I left first, checking out the rest of the downstairs. I grabbed an entire box of matchbooks from behind the bar. Sam extended her hand so I could give some to her, but I didn’t.
She frowned at me.
Before we went upstairs, I glanced through the swinging door into the restaurant. It looked recently abandoned. Coffee
pots still steamed on their burners and half-eaten breakfasts sat on tables.
In the back, something smashed.
Sinkovich grabbed my arm. “Not our job,” he said softly.
I nodded. I knew that, but that didn’t stop me from wanting to help. I backed away from the door and headed to the stairs. I finally pulled my gun. Sinkovich had his as well.
I could hear voices echoing down the stairs. Female voices, soft but sharp, issuing orders. When we reached the second floor, Sam looked at the elevator, silently asking if that would be better for us.
I didn’t want to get out of a box on the seventh floor, only to have Turner’s muscle waiting for us. It would be a kill zone.
Only I couldn’t tell her that.
I glanced down the hall. All the doors were half open, as if someone had already searched them. I realized then that the hotel staff had probably done so to make sure no girl got left behind. My teams were starting on the fifth floor and working their way down.
Except, of course, for the most important team, trying to free the girls on six.

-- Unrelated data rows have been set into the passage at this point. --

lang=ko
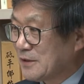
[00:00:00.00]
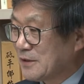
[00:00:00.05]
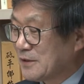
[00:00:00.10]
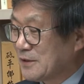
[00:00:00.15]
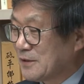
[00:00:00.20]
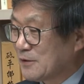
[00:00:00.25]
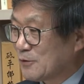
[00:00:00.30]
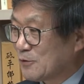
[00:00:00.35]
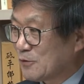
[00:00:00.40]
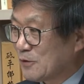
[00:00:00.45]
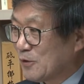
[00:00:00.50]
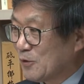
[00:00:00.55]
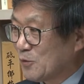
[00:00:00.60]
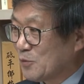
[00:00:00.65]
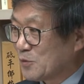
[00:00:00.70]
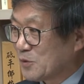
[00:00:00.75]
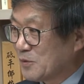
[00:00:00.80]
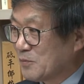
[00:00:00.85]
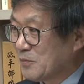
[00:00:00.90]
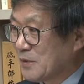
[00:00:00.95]
들을 수가
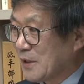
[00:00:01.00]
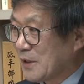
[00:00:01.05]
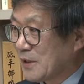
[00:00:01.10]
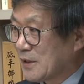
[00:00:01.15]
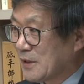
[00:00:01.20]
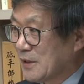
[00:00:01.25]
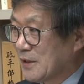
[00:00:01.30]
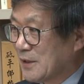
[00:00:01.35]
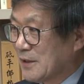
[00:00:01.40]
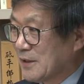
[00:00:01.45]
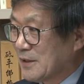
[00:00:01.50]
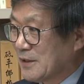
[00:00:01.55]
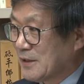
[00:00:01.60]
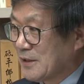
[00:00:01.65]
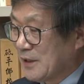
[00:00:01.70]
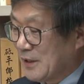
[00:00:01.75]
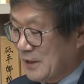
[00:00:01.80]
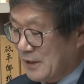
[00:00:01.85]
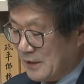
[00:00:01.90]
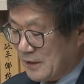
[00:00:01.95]
없습니다.
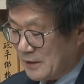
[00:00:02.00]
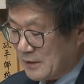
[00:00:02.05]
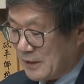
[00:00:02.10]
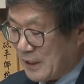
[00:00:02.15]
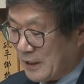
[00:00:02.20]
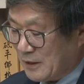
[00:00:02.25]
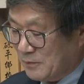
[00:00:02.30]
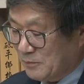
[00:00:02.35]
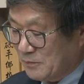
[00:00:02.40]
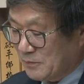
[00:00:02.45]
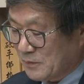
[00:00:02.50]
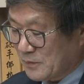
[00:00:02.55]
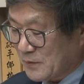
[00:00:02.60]
네. 다음 네.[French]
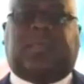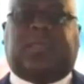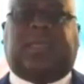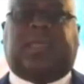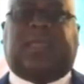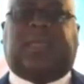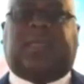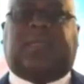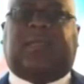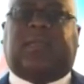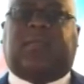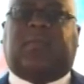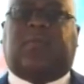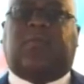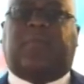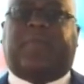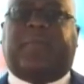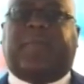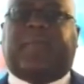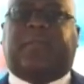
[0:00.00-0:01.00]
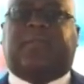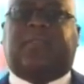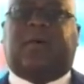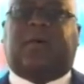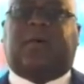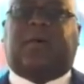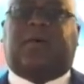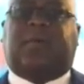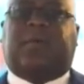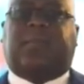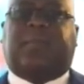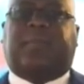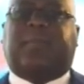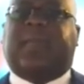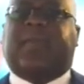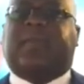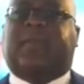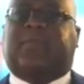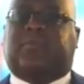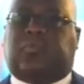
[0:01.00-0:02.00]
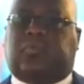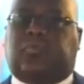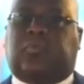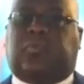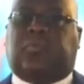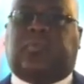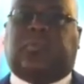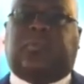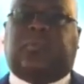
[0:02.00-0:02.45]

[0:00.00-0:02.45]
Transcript: et le perdant perd tout.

We crept up another flight. Sinkovich and I checked the floor, looking for our people, and seeing nothing. This one looked as abandoned as the second floor.
Then we went to four. Nothing there either.
On five, closed doors, and women working their way in teams of two down the hallway.
“Empty so far,” one of the women said softly. She was wearing a ski mask. All I could see were her mouth and eyes, making her seem eerily anonymous.
I nodded, mouthed “Thank you,” and went up to the important floor.
Crying, banging, shouting. There was no way the group on seven could ignore this noise. The question was, would they believe it part of every day living in this hellhole or something strange?
For the first time, I realized that there was a subtle side effect to having women rescue these girls. There were no male voices, so the cries probably did sound routine.
Marvella stood at the top of the stairs. Paulette had a gun trained on the elevators. She looked like she knew how to use it.
They were not wearing ski masks.
“Progress?” I asked.
“Only eight rooms with girls inside,” she said. “And Jesus, Bill, they’re in bad shape.”
“Get them out,” I said. “Worry about their condition later.”
She nodded. “We got four out already. But it’s taking a bit to get the rest.”
“You two,” I said to Kim and Sam. “Help them.”
“But—”
“Jack and I are doing this last part alone,” I said.
“You need us,” Sam said. “You have no idea how many—”
“Stop fucking arguing and follow orders,” Sinkovich growled. “Goddamn civilians.”
He started up the stairs. I caught his arm.
“You’re probably not going to want to go, either,” I said.
“Too late,” he said. “I’m already committed.”
I had to hurry to get ahead of him. The calm I had felt earlier had dissipated.
So far, it had been easier than I thought. And that was a very bad sign.